Throughout the year, as well as coping with a global pandemic, businesses throughout the UK have been filled with dread and worry about the outcome of Brexit and the effect it will have on our nation's trade. As a no-deal Brexit looms over us, many are struggling to find any positives in the situation. But, could this be the time for British entrepreneurs to capitalise?
With a no-deal now looking likely, the UK will be forced to pay tariffs on imported goods, increasing prices and potentially making UK-based suppliers more competitive. Clothing, food and other goods that were once imported from the EU could now be sourced from within the UK, which is welcome news for our nation’s businesses who manufacture and sell these goods, as they can now take advantage of the situation.
Despite the current climate, throughout the year UK SMEs have shown resilience and have adapted quickly to the pandemic and the changes it has ushered in, with a 12% increase in new businesses starting up during 2020. For these businesses, a no-deal Brexit will represent another opportunity to adapt and grow. In addition to this, the number of online job advertisements has reached 1.4million for the first time this year, further highlighting business growth across the country.
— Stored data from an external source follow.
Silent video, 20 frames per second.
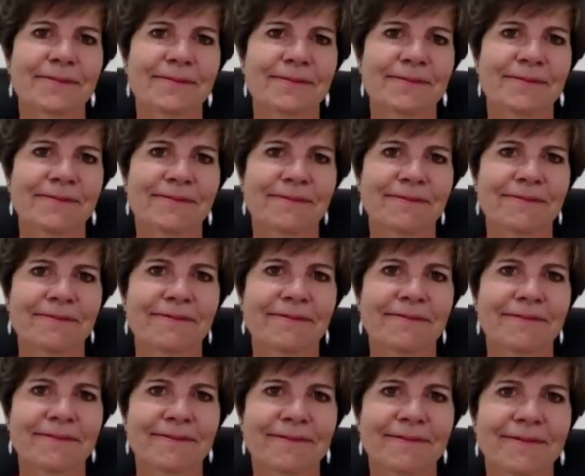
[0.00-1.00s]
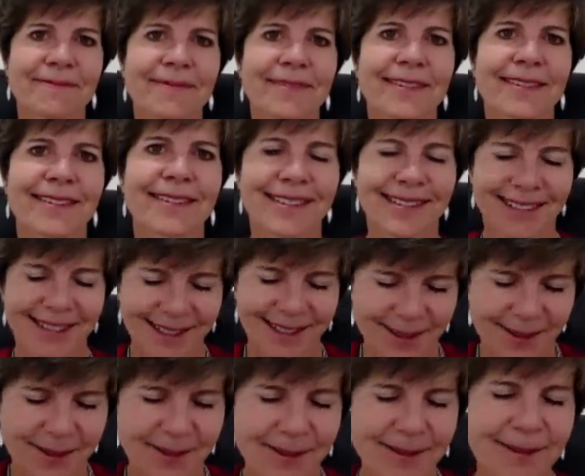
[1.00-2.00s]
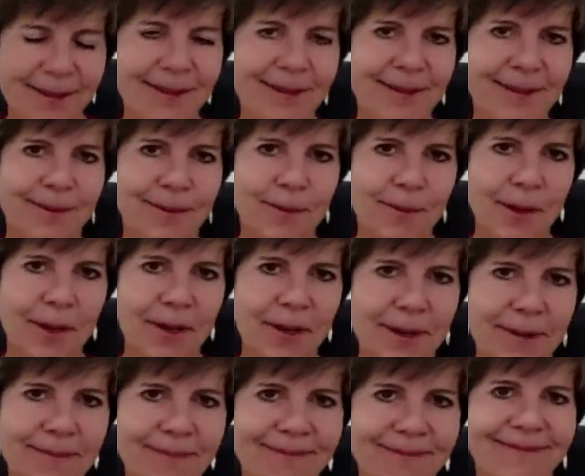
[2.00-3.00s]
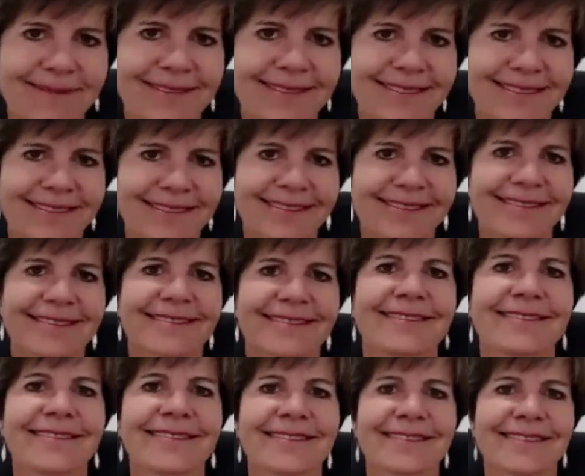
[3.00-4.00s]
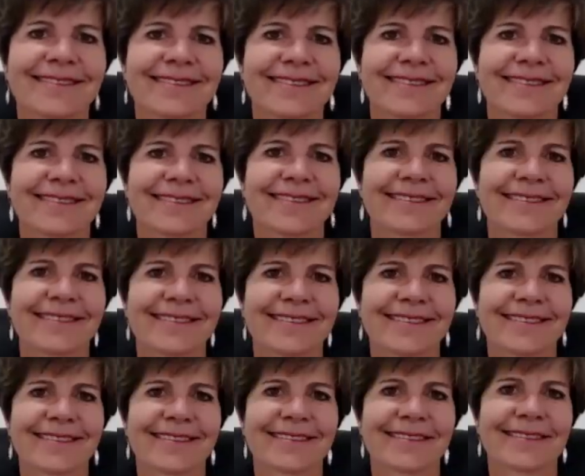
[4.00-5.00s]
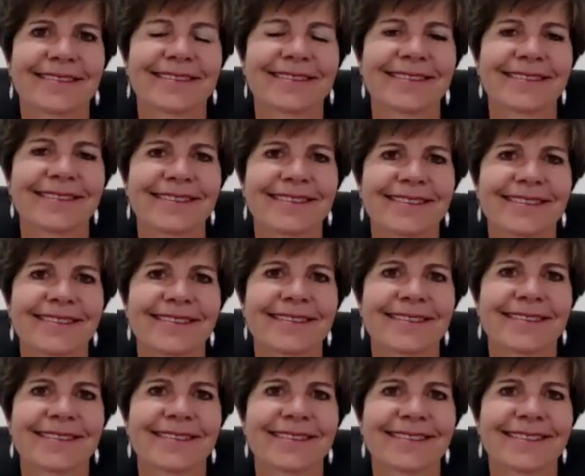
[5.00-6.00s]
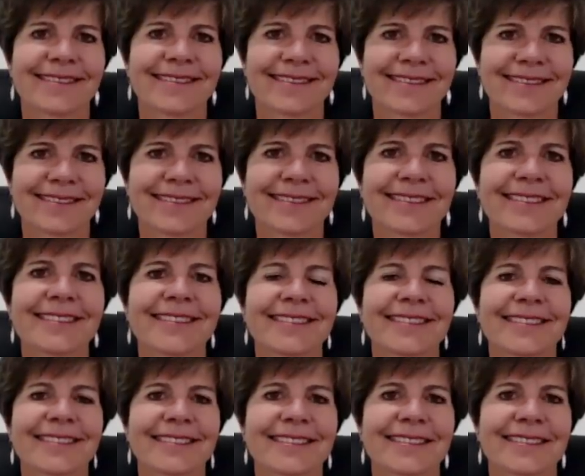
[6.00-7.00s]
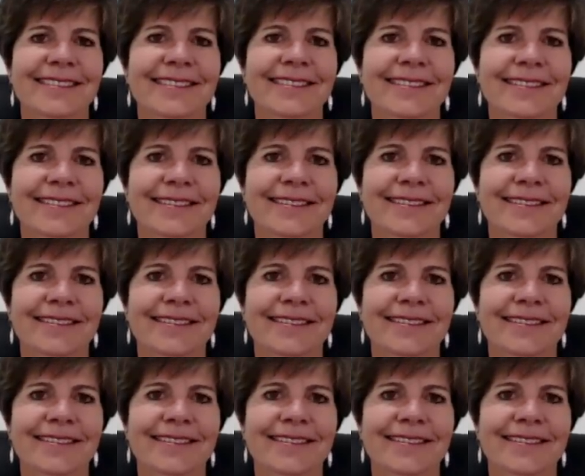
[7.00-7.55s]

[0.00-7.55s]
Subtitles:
(not speaking)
CEO of IW Capital, Luke Davis:
“Each period of disruption offers opportunity for companies to adapt quickly to the changing times and although there has been a lot of worry and negativity surrounding a no-deal Brexit, it would be unwise to believe that there will not be any benefits to come out of it, especially for businesses and industries here in the UK.
“Increased tariffs on EU commodities and exports could make British businesses more competitive and our investor base is more keen than ever to support growing British business. Each problem that arises from no-deal will require a solution, and most of these are provided by new and innovative companies that have capitalised on a change in circumstance. A great example of this is Biotech and the way the industry adapted to the pandemic.
“Making growth investment more easily available to small businesses that are looking to grow should be a priority. The last time that the Government-backed EIS was extended, it resulted in a significant jump in private investment into small businesses. Replicating this effect with new, or increased, incentives would provide a much needed boost to a section of the economy that is most in need, and so we hope this will be addressed in the near future.”